The Vail Ski & Snowboard Academy is a public school operated as part of the Eagle County Schools District, in Eagle County, Colorado, United States. It provides students in fifth through twelfth grades with a flexible schedule that allows them to participate in skiing and snowboarding training programs at Vail Ski Resort, making it the first public winter sports academy in the United States.

The academy is operated in conjunction with Ski & Snowboard Club Vail, providing a traditional and flexible academic program while giving student-athletes the opportunity to train and compete at the international and Olympic level. Established in 2007, the academy was developed after years of negotiations between district and club officials, making it the first such public ski and snowboard training academy in the US. As of 2011, the program serves about 200 students at the middle school and high school level, and includes individuals who competed at the 2010 Winter Olympics held in Vancouver, British Columbia, as well as members of the United States Ski Team and a number of elite-level junior competitors. Similar publicly funded winter sports training programs have existed in European countries for years, where they have achieved success in developing Olympic champions.

While the academic program is free for county residents, the ski and snowboard training costs $7,500 per year, a fraction of the $25,000 charged by some of the 20 private programs that combine classroom education with comparable training. Students use laptop computers that allow them to complete coursework and interact with teachers remotely, wherever training or competitive events may take them.
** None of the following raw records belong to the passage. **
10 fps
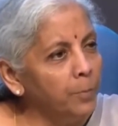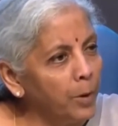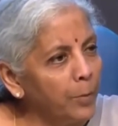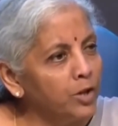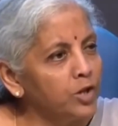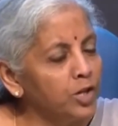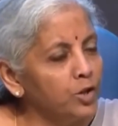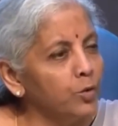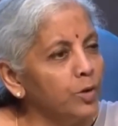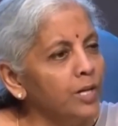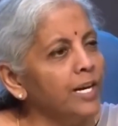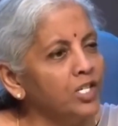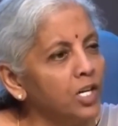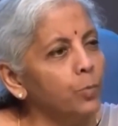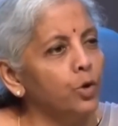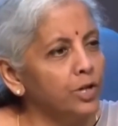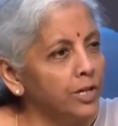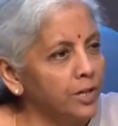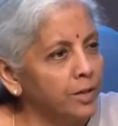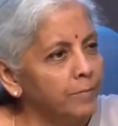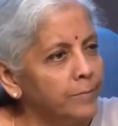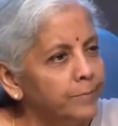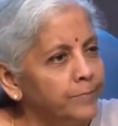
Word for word: ఇంప్లిమెంట్ చేస్తుంది నేషనల్ ప్రాజెక్ట్నిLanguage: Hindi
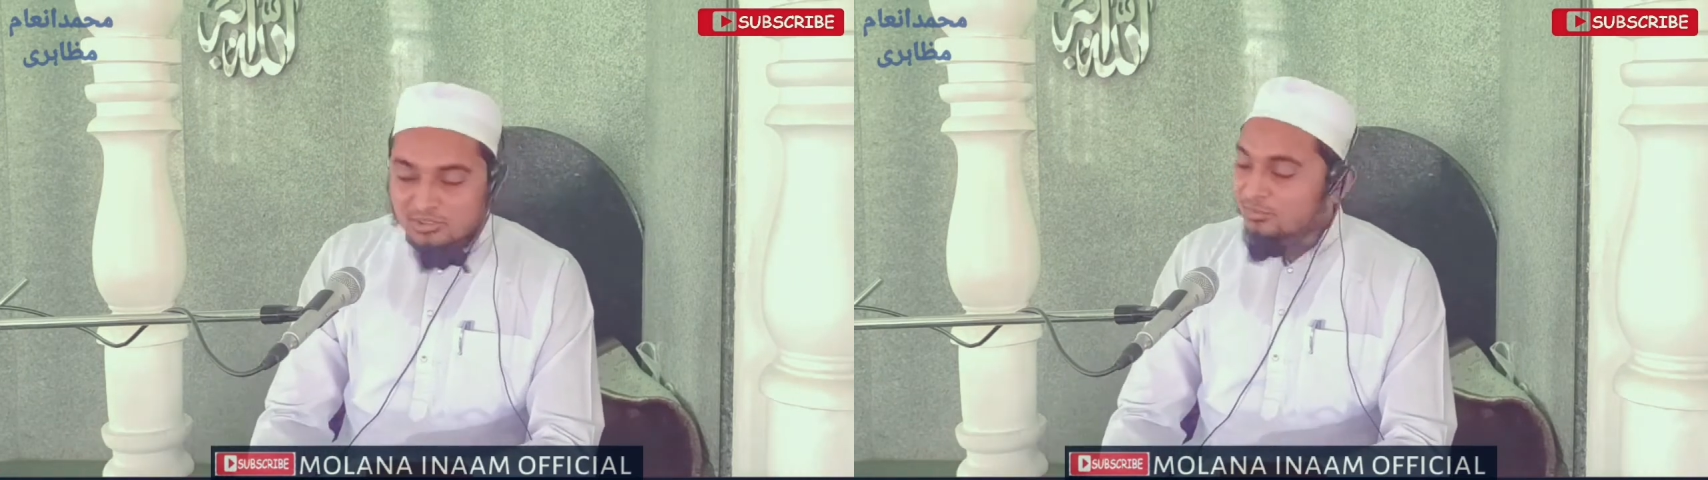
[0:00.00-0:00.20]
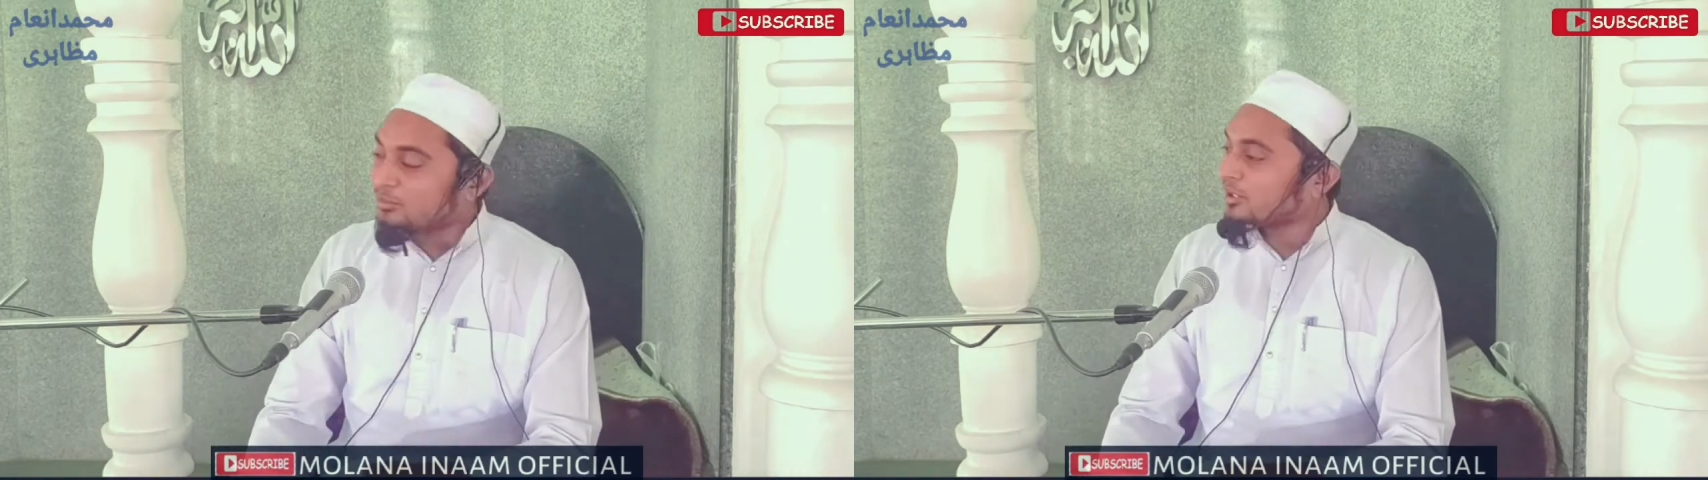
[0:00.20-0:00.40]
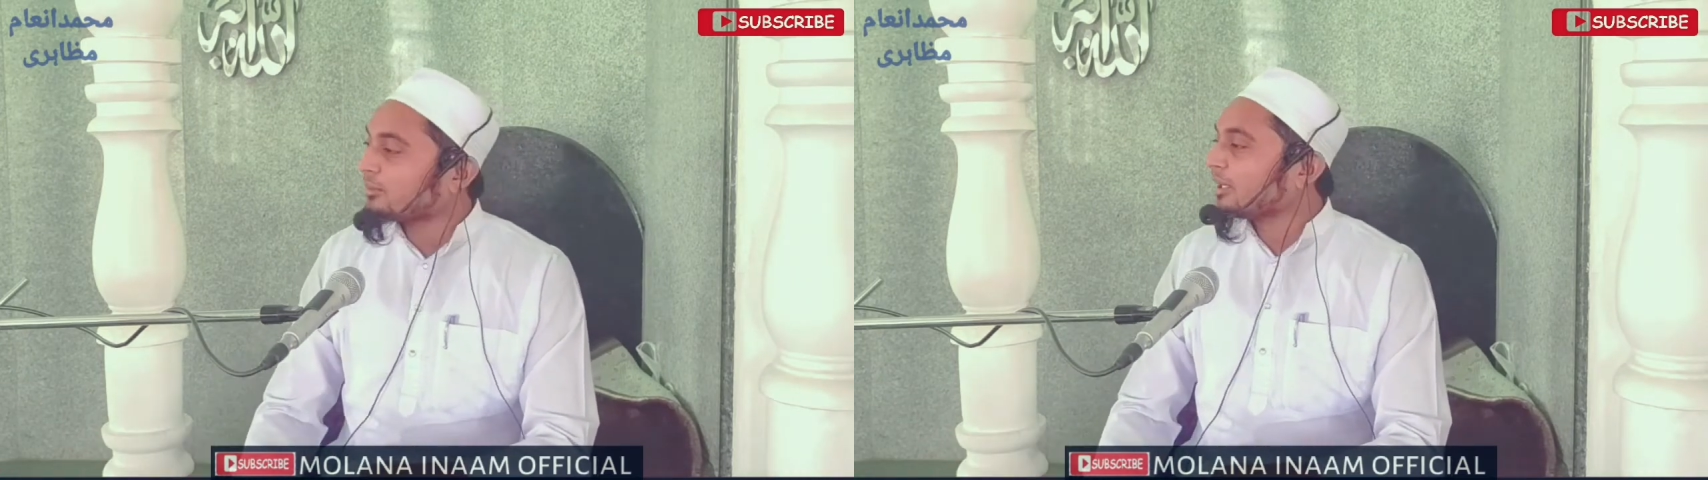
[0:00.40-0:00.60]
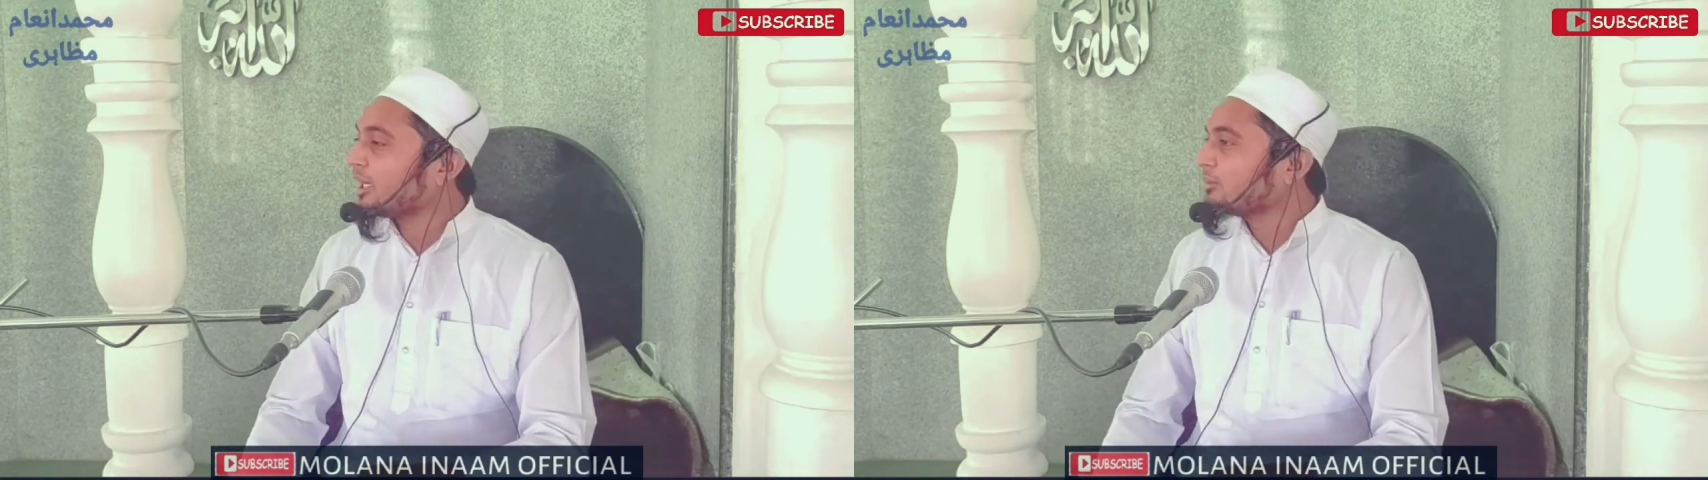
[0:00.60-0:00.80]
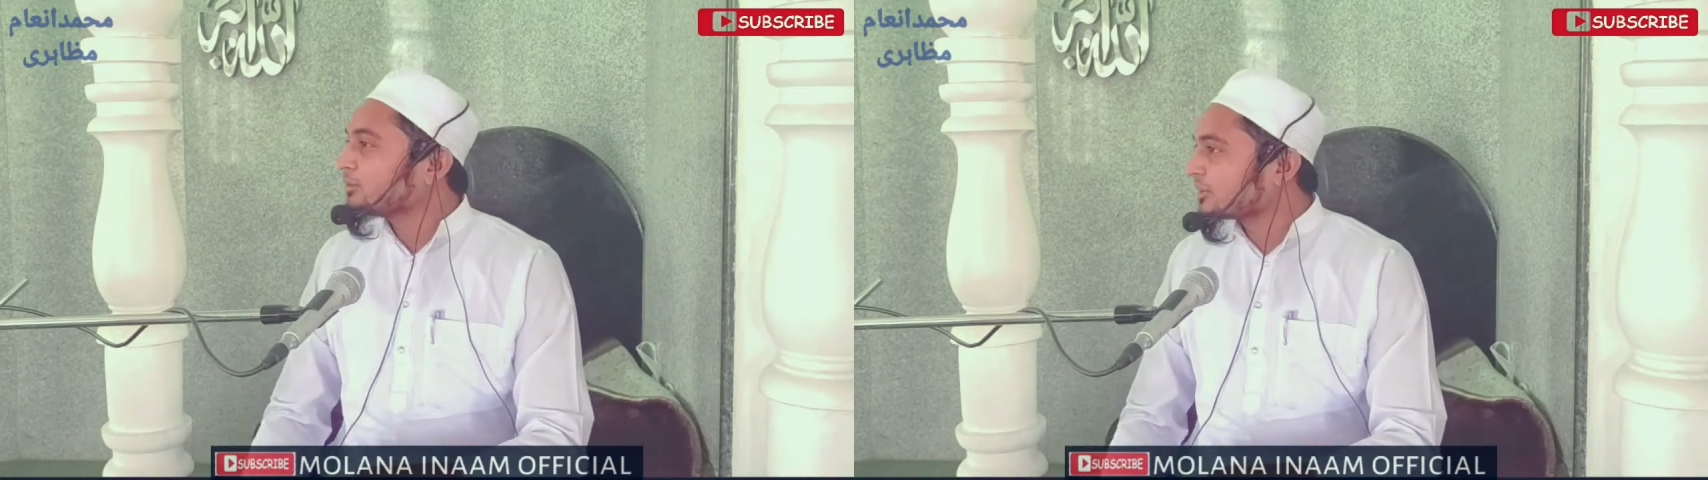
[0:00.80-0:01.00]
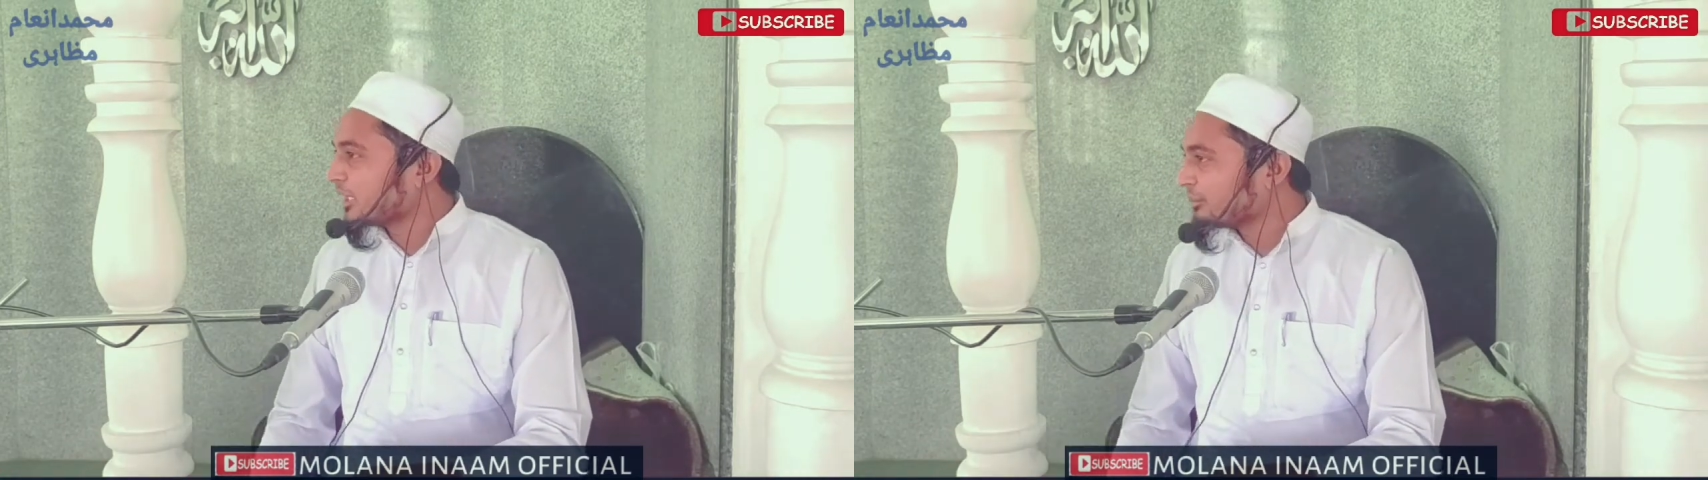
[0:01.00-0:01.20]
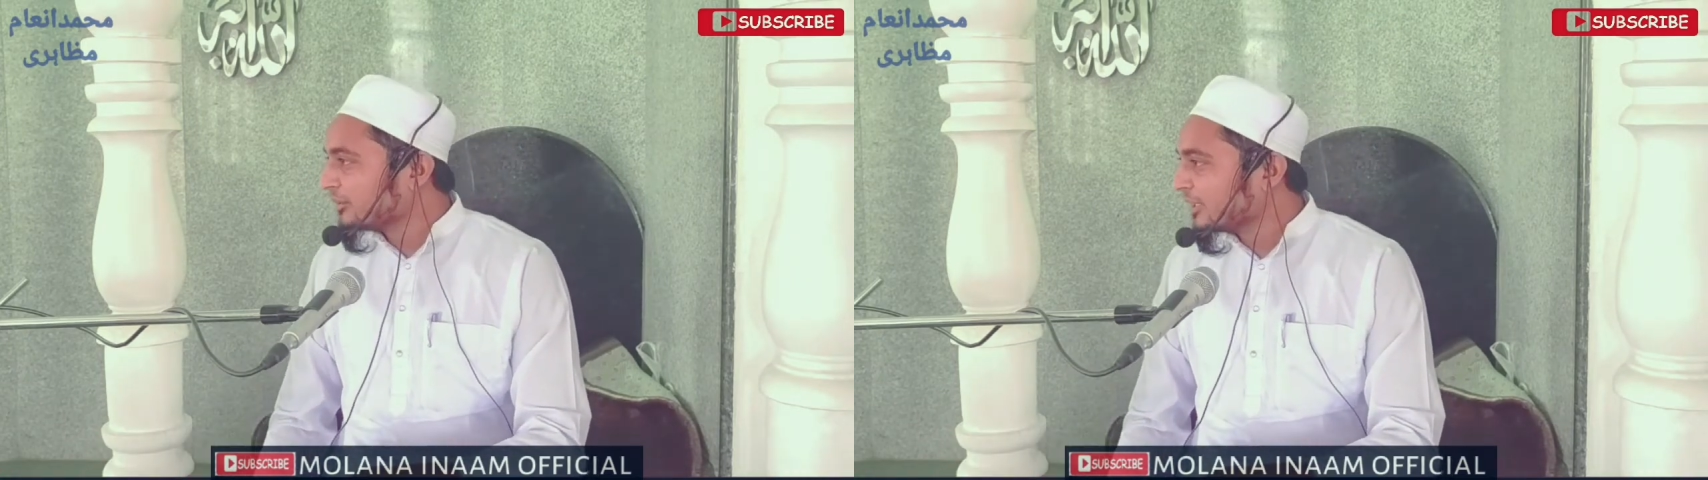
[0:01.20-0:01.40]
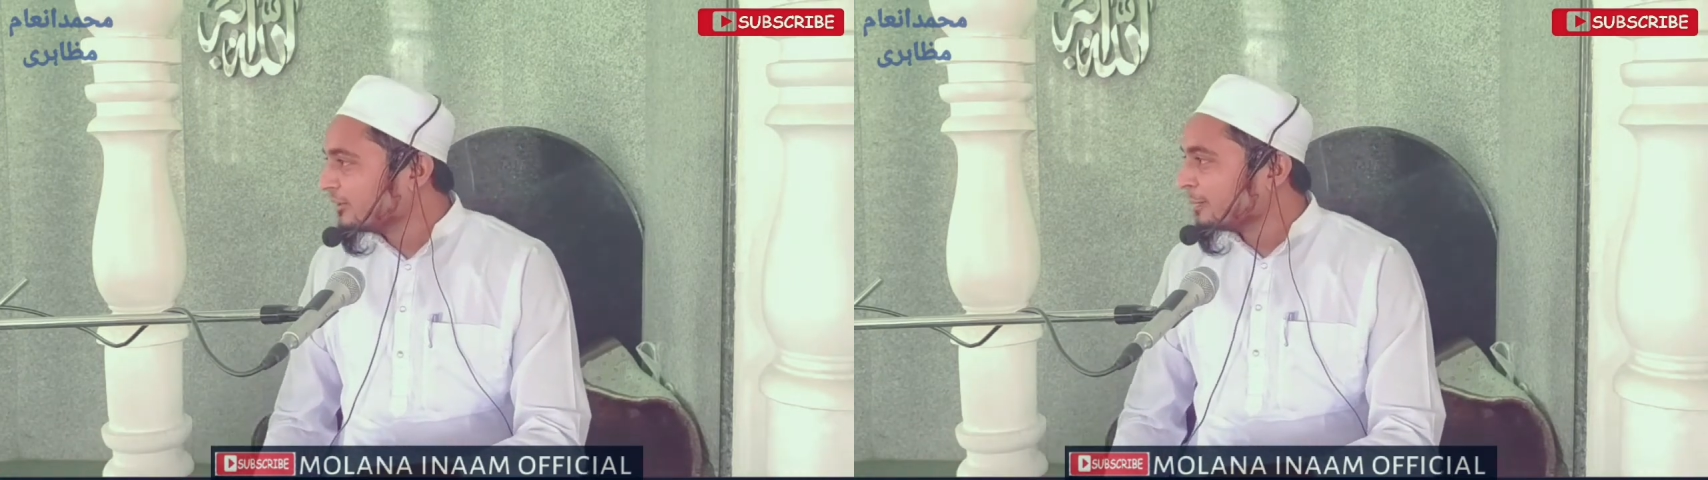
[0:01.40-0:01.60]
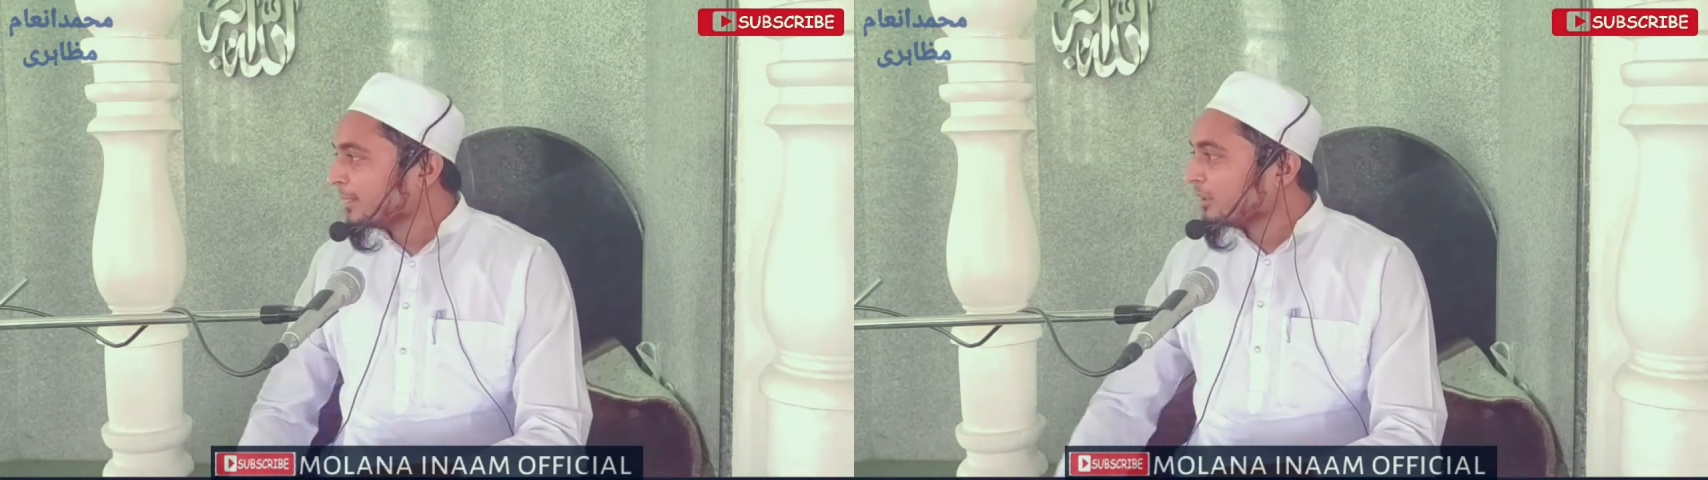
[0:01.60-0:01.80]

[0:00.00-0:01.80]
कि मुसलमान आदमी शराब पिए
The academic year is structured so that students are in classes for a traditional school day during the fall and spring, while during the winter all academic programs are shifted to the afternoon to allow students the opportunity to train in their sport in the morning on school days, as well as all day Saturday and Sunday, with no training (and a full day of classes) on Mondays. The heavier academic load carried by students in the fall and spring allows for a lighter course load during the winter, while students are training and competing. While students who were in traditional public school programs had been forced to miss up to 40 days each school year, VSSA is designed to coordinate with the schedules of the student-athletes in a program described by a school official as "No child left behind on the slopes".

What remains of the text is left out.